If you can't do work, the fact that your operating system is humming along quiet and happy is kind of meaningless. Luckily, this is the one area where things like antivirus software shines, and is of the most use. Other things, like setting your application to not automatically run macros, and only accepting documents from known, legitimate sources help, too.

Remote attacks that start from the outside and target your system are a mixed bag. If you're not running Mac OS X as a client operating system, don't turn on anything in the Sharing Preference Pane unless you need it. Then, only turn it on for as long as you need it. Someone trying to gain root SSH access to your system isn't going to have an easy time of it if you have SSH turned off. If you don't have a door, a cracker can't pick the lock.

If you have to run Mac OS X Server or Mac OS X as a server and you have to expose it to the Internet, your best defense is awareness. If you're running a PHP-based application that ties to a MySQL database, know enough about PHP and MySQL that you can properly secure them or find someone who can, and pay them.Lock down such systems as tight as you can while still being able to get work done. When you have a server exposed to the Internet, paranoia and knowledge are your very best friends. Don't assume that just because the base operating system is essentially secure that everything else that ships with the operating system is as secure. There are quite a few Mac OS X and Mac OS X Server boxes that get cracked because of poorly configured PHP/Perl/Web/Database applications. As with Trojans, if the operating system is happy, but your shiny new Intel Xserve is now a V1agr@ spam bot, you're still in a world of hurt.

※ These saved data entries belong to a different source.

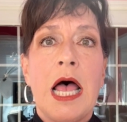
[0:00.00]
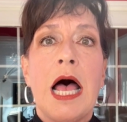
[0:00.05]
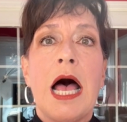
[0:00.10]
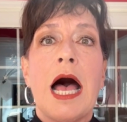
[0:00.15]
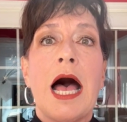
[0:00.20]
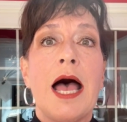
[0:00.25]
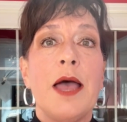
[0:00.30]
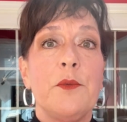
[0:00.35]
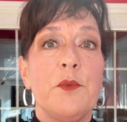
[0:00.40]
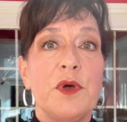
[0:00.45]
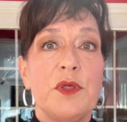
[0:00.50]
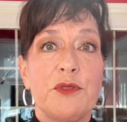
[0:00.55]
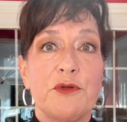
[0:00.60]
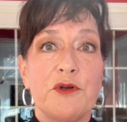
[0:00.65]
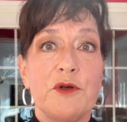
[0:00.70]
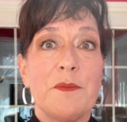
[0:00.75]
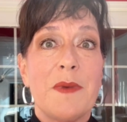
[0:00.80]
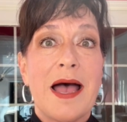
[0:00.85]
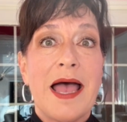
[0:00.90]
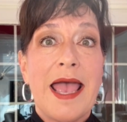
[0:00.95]
I went through
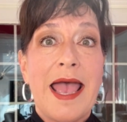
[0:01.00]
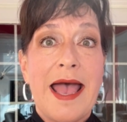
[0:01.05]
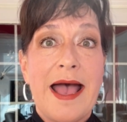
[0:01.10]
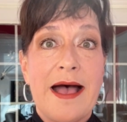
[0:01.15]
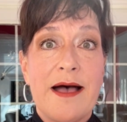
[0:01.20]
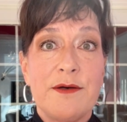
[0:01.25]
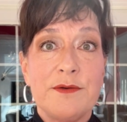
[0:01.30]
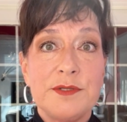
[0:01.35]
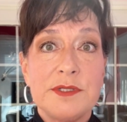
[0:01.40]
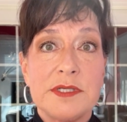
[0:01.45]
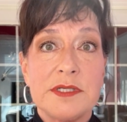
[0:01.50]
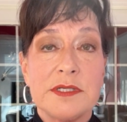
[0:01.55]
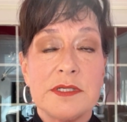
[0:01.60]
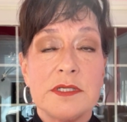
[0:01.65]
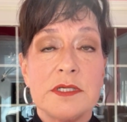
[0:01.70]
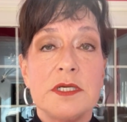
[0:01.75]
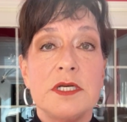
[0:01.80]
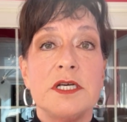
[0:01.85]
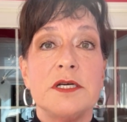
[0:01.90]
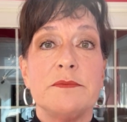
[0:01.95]
my house,
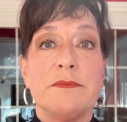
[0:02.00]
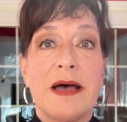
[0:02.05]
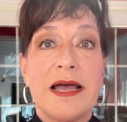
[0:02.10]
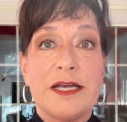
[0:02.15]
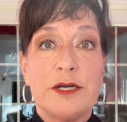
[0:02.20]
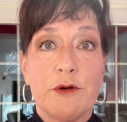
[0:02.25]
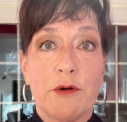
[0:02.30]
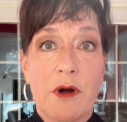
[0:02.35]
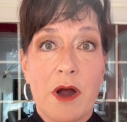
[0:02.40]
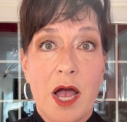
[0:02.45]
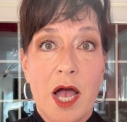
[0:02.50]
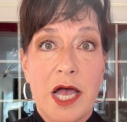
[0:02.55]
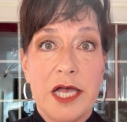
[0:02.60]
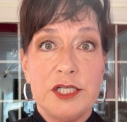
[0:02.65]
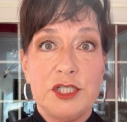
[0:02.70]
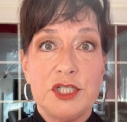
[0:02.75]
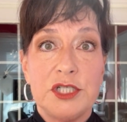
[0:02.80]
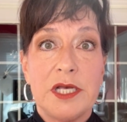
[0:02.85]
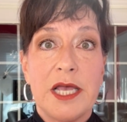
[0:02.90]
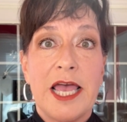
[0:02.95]
my
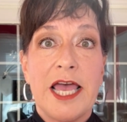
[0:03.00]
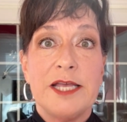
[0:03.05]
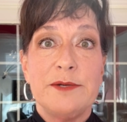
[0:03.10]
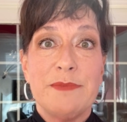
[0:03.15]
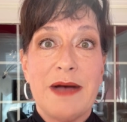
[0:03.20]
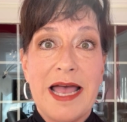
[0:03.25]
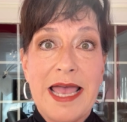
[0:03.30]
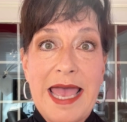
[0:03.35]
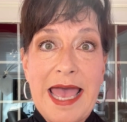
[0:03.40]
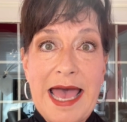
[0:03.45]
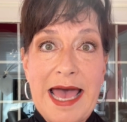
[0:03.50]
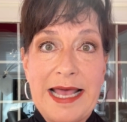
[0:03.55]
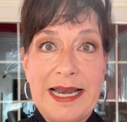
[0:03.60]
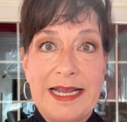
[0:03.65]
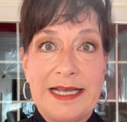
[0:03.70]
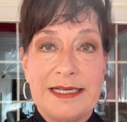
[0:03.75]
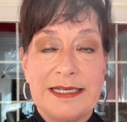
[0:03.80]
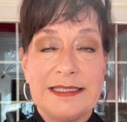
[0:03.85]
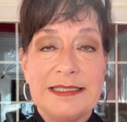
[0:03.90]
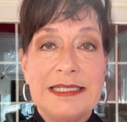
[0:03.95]
garage, and my
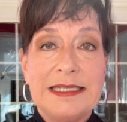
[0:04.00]
attic.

I don't want to sound like a broken record, but this is a case where ignorance will hurt you. If you're running a MAMP, (Mac OS X, Apache, MySQL, and PHP), then you better know enough about all four to properly secure them. Even if all you are vulnerable to is a denial of service attack, well, that's still your server not able to do work.

If your server operating system is fine, but your applications have been subverted and it's now a spambot, that's going to cause you a lot of problems if that leads to your domain being on various e-mail blacklists. Not being able to send people e-mail can put a crimp in your business plan. As well, collocation providers get flustered and stern when a customer's server suddenly starts sending out spam or attacks as fast as possible.

In addition to knowing what your applications are doing, there are tools like Nessus, Snort, Tripwire, and others that can help you monitor your systems for vulnerabilities and malware so that you can do something about them sooner than later.

Of course, apply security patches as soon as they come out. If you have a good backup, (and of course, as the smart computer user you are, you have good backups), then even if a security update hoses your operating system, you can quickly recover. But with security patches, better safe than sorry applies.Conclusion

There are two things to remember here. Once you get past all the yelling and emotion, Mac OS X is a pretty secure operating system, at least as secure as any other operating system in its class. That's not a magic spell relieving you from any responsibility toward keeping it that way. Again, no operating system can protect against deliberate, determined insecure actions. But with education, some common sense, and keeping your eyes wide open, you and your Mac will have few, if any security problems.